0

Is that possible to start the do loop and the index is from 1 to n-2 using dpc++ parallel_for?

h.parallel_for(range{lx , ly }, [=](id<2> idx

this will give a do loop from 0 to lx-1, and I have to do

idx[0]>0 && idx[1]>0 && idx[0]<lx-1 && idx[1]<ly-1

and then I can complete the loop?

Also, does dpc++ support like 4D parallel_for?

Victor Eijkhout
  • 5,088
  • 2
  • 22
  • 23

1 Answers1

1

In SYCL 1.2.1, parallel_for supports offsets, so you could use h.parallel_for(range{lx-2, ly-2}, id{1, 1}, [=](id<2> idx){ ... });.
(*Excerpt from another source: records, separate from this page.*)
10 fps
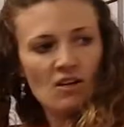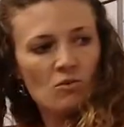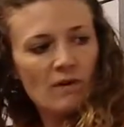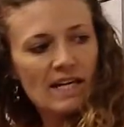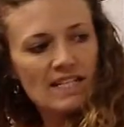
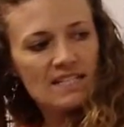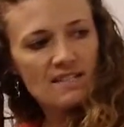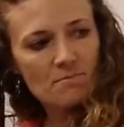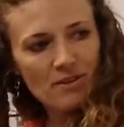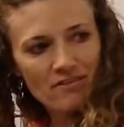We can
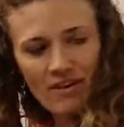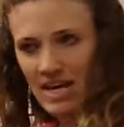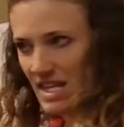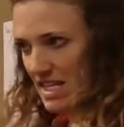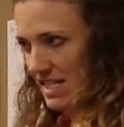
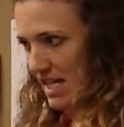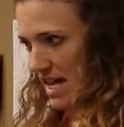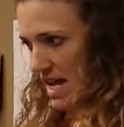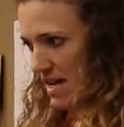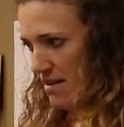simplify this
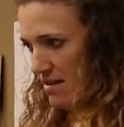guy,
However, this overload has been deprecated in SYCL 2020:

Offsets to parallel_for, nd_range, nd_item and item classes have been deprecated. As such, the parallel iteration spaces all begin at (0,0,0) and developers are now required to handle any offset arithmetic themselves. The behavior of nd_item.get_global_linear_id() and nd_item.get_local_linear_id() has been clarified accordingly.

So, if you want to conform to the latest standard, you should apply the offset manually:

h.parallel_for(range{lx-2, ly-2}, [=](id<2> idx0) { id<2> idx = idx0 + 1; ... });

That said, depending on your data layout, your original approach of having "empty" threads might be faster.

Also, does dpc++ support like 4D parallel_for?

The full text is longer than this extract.